Sehr geehrter Herr Präsident, meine Damen und Herren! Seit dem 1. September 2006 besitzen die Länder die ausschließliche Gesetzgebungskompetenz für den Strafvollzug. Dieser Gesetzentwurf sieht nun ausschließlich vollzugliche Lösungen vor. Deshalb sind wir auch berechtigt, zu regeln. Wir sehen bei diesem Gesetzentwurf keine verfassungsrechtlichen Bedenken. Wir greifen nicht in das Sys tem der Sanktionen ein.

Während in zahlreichen Ländern der Welt der elektronisch überwachte Hausarrest – volkstümlich Fußfessel genannt – üblich ist, gab es in Deutschland bisher nur einen Modellversuch in Hessen. Im Rahmen des jetzigen Modellversuchs sollen nun 75 Probanden einbezogen werden.

Was spricht dafür? Die bisherigen Erfahrungen zeigen, dass die absoluten Kosten niedriger sind als im herkömmlichen Vollzug im Gefängnis. Hier haben wir Spannen zwischen 14 € und 70 € am Tag, im normalen Vollzug sind es 75 € am Tag.

(Abg. Thomas Oelmayer GRÜNE: Es geht nicht ums Geld, sondern um das Vollzugsziel!)
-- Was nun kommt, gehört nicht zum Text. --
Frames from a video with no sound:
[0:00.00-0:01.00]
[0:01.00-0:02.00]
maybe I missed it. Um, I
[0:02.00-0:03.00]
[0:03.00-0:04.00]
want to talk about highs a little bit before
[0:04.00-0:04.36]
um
Wir gehen auch davon aus, dass man Haftplätze einsparen kann und somit auch keine neuen Gefängnisse gebaut werden müssen. Täter, die eine Geldstrafe bekommen, diese nicht bezahlen können, dafür eine Ersatzfreiheitsstrafe bekommen und damit ins Gefängnis müssen, gehören eigentlich nicht unbedingt dort hin.

Bisherige Erfahrungen zeigen, dass es kaum negative Erfahrungen gibt. Vor allem wird eine gewisse Stigmatisierung und Entsozialisierung gegenüber dem herkömmlichen Vollzug vermieden. Der Minister hat vorhin klar gesagt, dass es insbesondere für die Frauen sehr positiv ist, wenn sie dann zu Hause die Kinderbetreuung durchführen können.
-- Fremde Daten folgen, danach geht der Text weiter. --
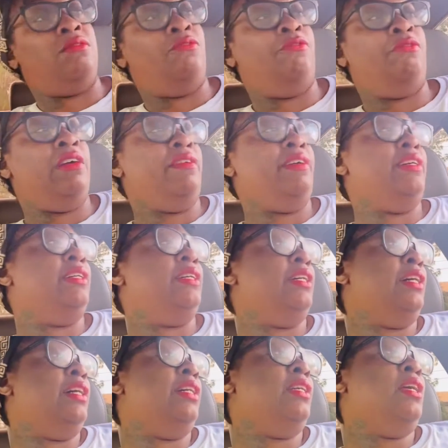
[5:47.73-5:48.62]
very
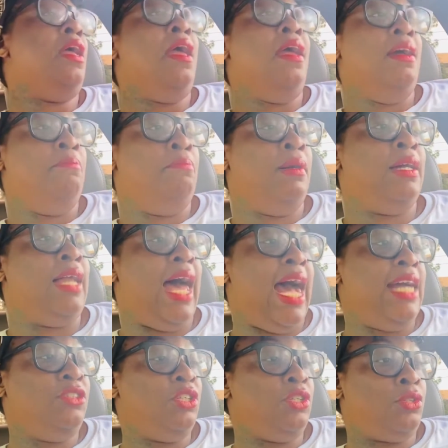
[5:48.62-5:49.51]
good. But
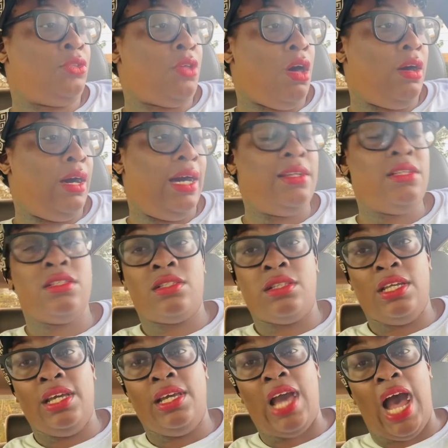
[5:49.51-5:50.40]
I just thought,
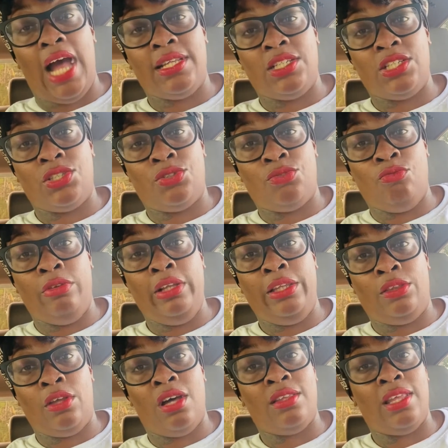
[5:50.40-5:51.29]
honestly, I just
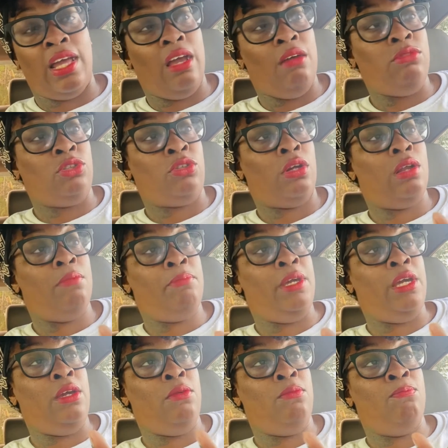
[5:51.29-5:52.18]
really thought that it was going to
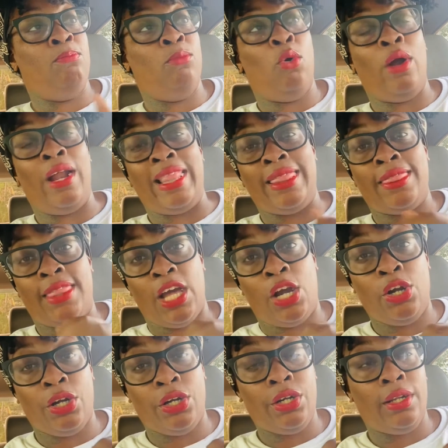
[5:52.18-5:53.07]
be more
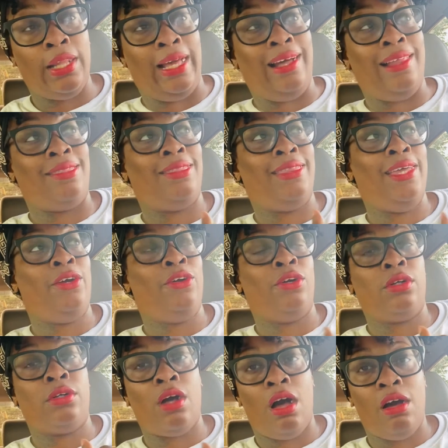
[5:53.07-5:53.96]
thicker, like a
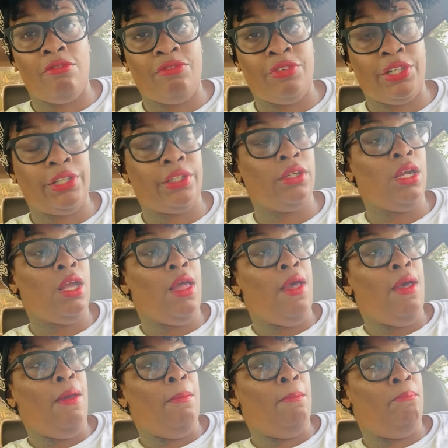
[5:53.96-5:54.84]
thicker comforter.
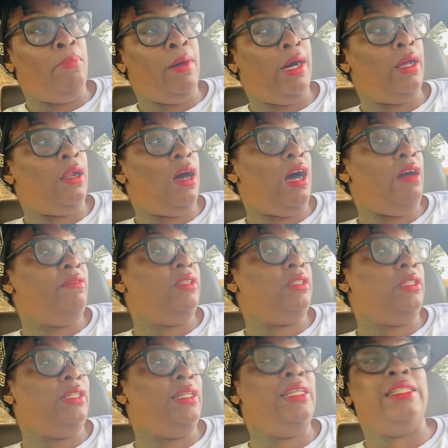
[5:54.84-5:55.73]
But
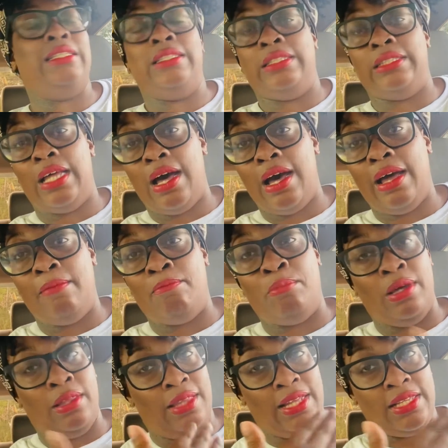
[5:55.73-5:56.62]
obviously it's
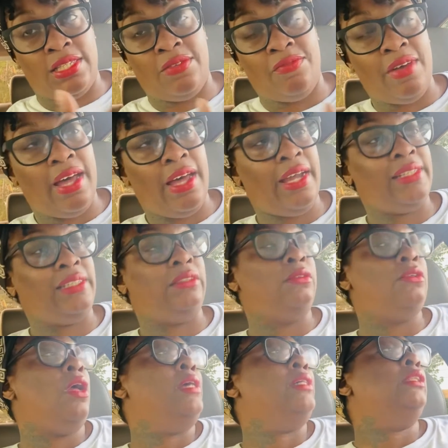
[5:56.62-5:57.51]
not, but that's
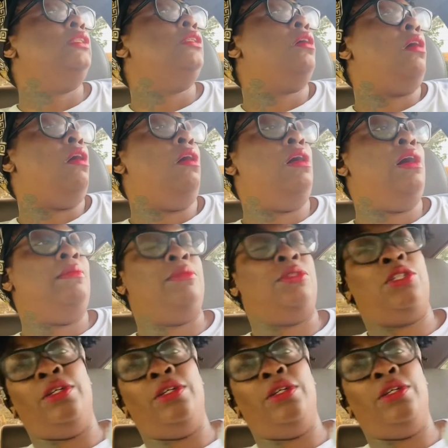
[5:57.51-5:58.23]
fine um so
(Abg. Thomas Oelmayer GRÜNE: Na dann! – Abg. Nikolaos Sakellariou SPD: Zu den Frauen sage ich noch etwas!)

In der Anhörung gab es überwiegend positive Stellungnahmen. Die in den Regierungsentwurf übernommenen Vorschläge finden unsere Zustimmung. Ob letztendlich eine Kostenbeteiligung der Gefangenen gefordert wird, ist eine sehr interessante Frage. Wir stimmen derzeit denen zu, die meinen, dass man sie nicht fordern soll, weil die meisten Gefangenen wenig Geld haben. Andererseits ist es aber auch nicht völlig abwegig, dass jemand, der arbeiten kann, auch einen kleinen Kostenbeitrag leisten könnte.

(Abg. Karl Zimmermann CDU: So ist es!)

Meine Damen und Herren, die CDU-Fraktion stimmt dem Gesetzentwurf und dem Modellversuch zu. Wir hoffen auf positive Erfahrungen, um die elektronische Aufsicht später vielleicht flächendeckend einzuführen.

Noch ein klares Wort zum bewährten Programm „Schwitzen statt Sitzen“: Dieses wird nicht gefährdet. Ich darf daran erinnern, dass wir erst vor Kurzem den Haushaltsansatz von 1,1 Millionen € auf 1,615 Millionen € erhöht haben. Nicht der Generalstaatsanwalt ist der Haushaltsgesetzgeber, sondern das sind wir, das Parlament.